◆ Problem statement
Nothing in the records may change. Output them all exactly.

==== Given records

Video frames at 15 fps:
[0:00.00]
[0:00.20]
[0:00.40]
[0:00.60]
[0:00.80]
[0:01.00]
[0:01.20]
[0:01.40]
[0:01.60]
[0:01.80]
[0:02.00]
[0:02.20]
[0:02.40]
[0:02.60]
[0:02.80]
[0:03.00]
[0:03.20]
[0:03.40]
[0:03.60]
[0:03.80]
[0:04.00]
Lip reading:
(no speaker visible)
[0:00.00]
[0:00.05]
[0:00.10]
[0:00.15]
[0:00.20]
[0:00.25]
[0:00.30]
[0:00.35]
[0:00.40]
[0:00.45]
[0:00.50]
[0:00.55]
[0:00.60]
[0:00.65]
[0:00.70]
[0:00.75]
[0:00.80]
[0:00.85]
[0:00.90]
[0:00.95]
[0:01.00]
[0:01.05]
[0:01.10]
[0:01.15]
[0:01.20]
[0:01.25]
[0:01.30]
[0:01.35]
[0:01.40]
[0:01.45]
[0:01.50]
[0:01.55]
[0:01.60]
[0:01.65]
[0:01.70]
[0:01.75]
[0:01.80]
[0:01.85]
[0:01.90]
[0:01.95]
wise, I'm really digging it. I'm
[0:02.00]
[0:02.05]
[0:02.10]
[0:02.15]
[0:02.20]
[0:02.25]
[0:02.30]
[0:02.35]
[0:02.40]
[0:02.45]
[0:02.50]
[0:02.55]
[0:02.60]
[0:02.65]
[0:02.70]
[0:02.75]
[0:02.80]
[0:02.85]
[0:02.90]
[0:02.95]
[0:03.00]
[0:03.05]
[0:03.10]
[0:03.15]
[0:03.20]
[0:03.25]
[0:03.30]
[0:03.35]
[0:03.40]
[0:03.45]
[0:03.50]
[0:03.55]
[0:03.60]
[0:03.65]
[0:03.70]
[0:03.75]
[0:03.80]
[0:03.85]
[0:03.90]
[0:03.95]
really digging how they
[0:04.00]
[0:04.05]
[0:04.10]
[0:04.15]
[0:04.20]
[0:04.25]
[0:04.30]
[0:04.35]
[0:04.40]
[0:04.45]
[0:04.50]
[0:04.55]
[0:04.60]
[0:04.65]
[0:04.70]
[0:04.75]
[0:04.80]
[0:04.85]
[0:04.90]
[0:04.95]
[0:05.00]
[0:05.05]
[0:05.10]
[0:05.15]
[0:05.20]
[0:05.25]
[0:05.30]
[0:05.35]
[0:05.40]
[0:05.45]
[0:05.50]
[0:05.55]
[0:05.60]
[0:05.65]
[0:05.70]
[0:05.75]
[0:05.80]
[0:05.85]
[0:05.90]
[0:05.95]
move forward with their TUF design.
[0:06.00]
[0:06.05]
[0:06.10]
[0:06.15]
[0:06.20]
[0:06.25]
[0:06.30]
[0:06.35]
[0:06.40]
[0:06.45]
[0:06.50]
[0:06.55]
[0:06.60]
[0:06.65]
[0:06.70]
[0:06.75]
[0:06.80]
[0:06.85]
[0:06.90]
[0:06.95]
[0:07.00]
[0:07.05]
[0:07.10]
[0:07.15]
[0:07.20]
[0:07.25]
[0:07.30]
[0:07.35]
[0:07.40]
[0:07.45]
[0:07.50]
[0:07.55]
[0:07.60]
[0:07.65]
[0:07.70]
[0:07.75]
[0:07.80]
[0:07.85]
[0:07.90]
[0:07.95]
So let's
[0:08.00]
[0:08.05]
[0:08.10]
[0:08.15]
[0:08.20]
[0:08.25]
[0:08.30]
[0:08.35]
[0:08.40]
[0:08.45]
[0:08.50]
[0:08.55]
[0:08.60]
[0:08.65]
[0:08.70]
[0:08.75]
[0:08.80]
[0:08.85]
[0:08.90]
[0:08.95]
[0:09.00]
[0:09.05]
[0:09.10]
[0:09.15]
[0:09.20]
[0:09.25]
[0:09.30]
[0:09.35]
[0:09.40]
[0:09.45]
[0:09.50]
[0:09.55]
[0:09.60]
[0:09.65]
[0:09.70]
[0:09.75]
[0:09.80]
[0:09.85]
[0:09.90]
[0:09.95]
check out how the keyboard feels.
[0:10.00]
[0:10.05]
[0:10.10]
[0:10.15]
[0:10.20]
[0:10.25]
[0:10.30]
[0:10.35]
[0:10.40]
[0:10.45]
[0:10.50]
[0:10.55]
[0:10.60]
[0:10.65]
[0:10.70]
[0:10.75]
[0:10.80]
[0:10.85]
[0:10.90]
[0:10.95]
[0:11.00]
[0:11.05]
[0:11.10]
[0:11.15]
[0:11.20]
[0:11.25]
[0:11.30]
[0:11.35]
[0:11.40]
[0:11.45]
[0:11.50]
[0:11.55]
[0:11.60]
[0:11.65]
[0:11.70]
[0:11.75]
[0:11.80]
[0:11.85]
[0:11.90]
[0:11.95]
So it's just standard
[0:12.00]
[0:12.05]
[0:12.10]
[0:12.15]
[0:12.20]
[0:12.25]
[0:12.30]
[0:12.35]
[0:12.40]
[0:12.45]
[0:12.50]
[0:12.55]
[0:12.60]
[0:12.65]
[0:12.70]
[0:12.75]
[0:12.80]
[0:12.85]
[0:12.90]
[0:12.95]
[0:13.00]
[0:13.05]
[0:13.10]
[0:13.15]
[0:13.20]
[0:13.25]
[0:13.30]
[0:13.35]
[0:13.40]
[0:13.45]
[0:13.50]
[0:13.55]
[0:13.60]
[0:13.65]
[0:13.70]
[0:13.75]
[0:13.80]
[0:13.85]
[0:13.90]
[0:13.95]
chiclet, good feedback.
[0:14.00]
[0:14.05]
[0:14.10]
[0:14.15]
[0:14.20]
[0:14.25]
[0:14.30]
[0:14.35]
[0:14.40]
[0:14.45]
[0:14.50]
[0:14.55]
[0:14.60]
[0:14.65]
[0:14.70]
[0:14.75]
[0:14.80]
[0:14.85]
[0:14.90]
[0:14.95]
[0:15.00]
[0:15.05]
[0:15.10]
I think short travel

========

◆ Result of this exercise
Video frames at 15 fps:
[0:00.00]
[0:00.20]
[0:00.40]
[0:00.60]
[0:00.80]
[0:01.00]
[0:01.20]
[0:01.40]
[0:01.60]
[0:01.80]
[0:02.00]
[0:02.20]
[0:02.40]
[0:02.60]
[0:02.80]
[0:03.00]
[0:03.20]
[0:03.40]
[0:03.60]
[0:03.80]
[0:04.00]
Lip reading:
(no speaker visible)
[0:00.00]
[0:00.05]
[0:00.10]
[0:00.15]
[0:00.20]
[0:00.25]
[0:00.30]
[0:00.35]
[0:00.40]
[0:00.45]
[0:00.50]
[0:00.55]
[0:00.60]
[0:00.65]
[0:00.70]
[0:00.75]
[0:00.80]
[0:00.85]
[0:00.90]
[0:00.95]
[0:01.00]
[0:01.05]
[0:01.10]
[0:01.15]
[0:01.20]
[0:01.25]
[0:01.30]
[0:01.35]
[0:01.40]
[0:01.45]
[0:01.50]
[0:01.55]
[0:01.60]
[0:01.65]
[0:01.70]
[0:01.75]
[0:01.80]
[0:01.85]
[0:01.90]
[0:01.95]
wise, I'm really digging it. I'm
[0:02.00]
[0:02.05]
[0:02.10]
[0:02.15]
[0:02.20]
[0:02.25]
[0:02.30]
[0:02.35]
[0:02.40]
[0:02.45]
[0:02.50]
[0:02.55]
[0:02.60]
[0:02.65]
[0:02.70]
[0:02.75]
[0:02.80]
[0:02.85]
[0:02.90]
[0:02.95]
[0:03.00]
[0:03.05]
[0:03.10]
[0:03.15]
[0:03.20]
[0:03.25]
[0:03.30]
[0:03.35]
[0:03.40]
[0:03.45]
[0:03.50]
[0:03.55]
[0:03.60]
[0:03.65]
[0:03.70]
[0:03.75]
[0:03.80]
[0:03.85]
[0:03.90]
[0:03.95]
really digging how they
[0:04.00]
[0:04.05]
[0:04.10]
[0:04.15]
[0:04.20]
[0:04.25]
[0:04.30]
[0:04.35]
[0:04.40]
[0:04.45]
[0:04.50]
[0:04.55]
[0:04.60]
[0:04.65]
[0:04.70]
[0:04.75]
[0:04.80]
[0:04.85]
[0:04.90]
[0:04.95]
[0:05.00]
[0:05.05]
[0:05.10]
[0:05.15]
[0:05.20]
[0:05.25]
[0:05.30]
[0:05.35]
[0:05.40]
[0:05.45]
[0:05.50]
[0:05.55]
[0:05.60]
[0:05.65]
[0:05.70]
[0:05.75]
[0:05.80]
[0:05.85]
[0:05.90]
[0:05.95]
move forward with their TUF design.
[0:06.00]
[0:06.05]
[0:06.10]
[0:06.15]
[0:06.20]
[0:06.25]
[0:06.30]
[0:06.35]
[0:06.40]
[0:06.45]
[0:06.50]
[0:06.55]
[0:06.60]
[0:06.65]
[0:06.70]
[0:06.75]
[0:06.80]
[0:06.85]
[0:06.90]
[0:06.95]
[0:07.00]
[0:07.05]
[0:07.10]
[0:07.15]
[0:07.20]
[0:07.25]
[0:07.30]
[0:07.35]
[0:07.40]
[0:07.45]
[0:07.50]
[0:07.55]
[0:07.60]
[0:07.65]
[0:07.70]
[0:07.75]
[0:07.80]
[0:07.85]
[0:07.90]
[0:07.95]
So let's
[0:08.00]
[0:08.05]
[0:08.10]
[0:08.15]
[0:08.20]
[0:08.25]
[0:08.30]
[0:08.35]
[0:08.40]
[0:08.45]
[0:08.50]
[0:08.55]
[0:08.60]
[0:08.65]
[0:08.70]
[0:08.75]
[0:08.80]
[0:08.85]
[0:08.90]
[0:08.95]
[0:09.00]
[0:09.05]
[0:09.10]
[0:09.15]
[0:09.20]
[0:09.25]
[0:09.30]
[0:09.35]
[0:09.40]
[0:09.45]
[0:09.50]
[0:09.55]
[0:09.60]
[0:09.65]
[0:09.70]
[0:09.75]
[0:09.80]
[0:09.85]
[0:09.90]
[0:09.95]
check out how the keyboard feels.
[0:10.00]
[0:10.05]
[0:10.10]
[0:10.15]
[0:10.20]
[0:10.25]
[0:10.30]
[0:10.35]
[0:10.40]
[0:10.45]
[0:10.50]
[0:10.55]
[0:10.60]
[0:10.65]
[0:10.70]
[0:10.75]
[0:10.80]
[0:10.85]
[0:10.90]
[0:10.95]
[0:11.00]
[0:11.05]
[0:11.10]
[0:11.15]
[0:11.20]
[0:11.25]
[0:11.30]
[0:11.35]
[0:11.40]
[0:11.45]
[0:11.50]
[0:11.55]
[0:11.60]
[0:11.65]
[0:11.70]
[0:11.75]
[0:11.80]
[0:11.85]
[0:11.90]
[0:11.95]
So it's just standard
[0:12.00]
[0:12.05]
[0:12.10]
[0:12.15]
[0:12.20]
[0:12.25]
[0:12.30]
[0:12.35]
[0:12.40]
[0:12.45]
[0:12.50]
[0:12.55]
[0:12.60]
[0:12.65]
[0:12.70]
[0:12.75]
[0:12.80]
[0:12.85]
[0:12.90]
[0:12.95]
[0:13.00]
[0:13.05]
[0:13.10]
[0:13.15]
[0:13.20]
[0:13.25]
[0:13.30]
[0:13.35]
[0:13.40]
[0:13.45]
[0:13.50]
[0:13.55]
[0:13.60]
[0:13.65]
[0:13.70]
[0:13.75]
[0:13.80]
[0:13.85]
[0:13.90]
[0:13.95]
chiclet, good feedback.
[0:14.00]
[0:14.05]
[0:14.10]
[0:14.15]
[0:14.20]
[0:14.25]
[0:14.30]
[0:14.35]
[0:14.40]
[0:14.45]
[0:14.50]
[0:14.55]
[0:14.60]
[0:14.65]
[0:14.70]
[0:14.75]
[0:14.80]
[0:14.85]
[0:14.90]
[0:14.95]
[0:15.00]
[0:15.05]
[0:15.10]
I think short travel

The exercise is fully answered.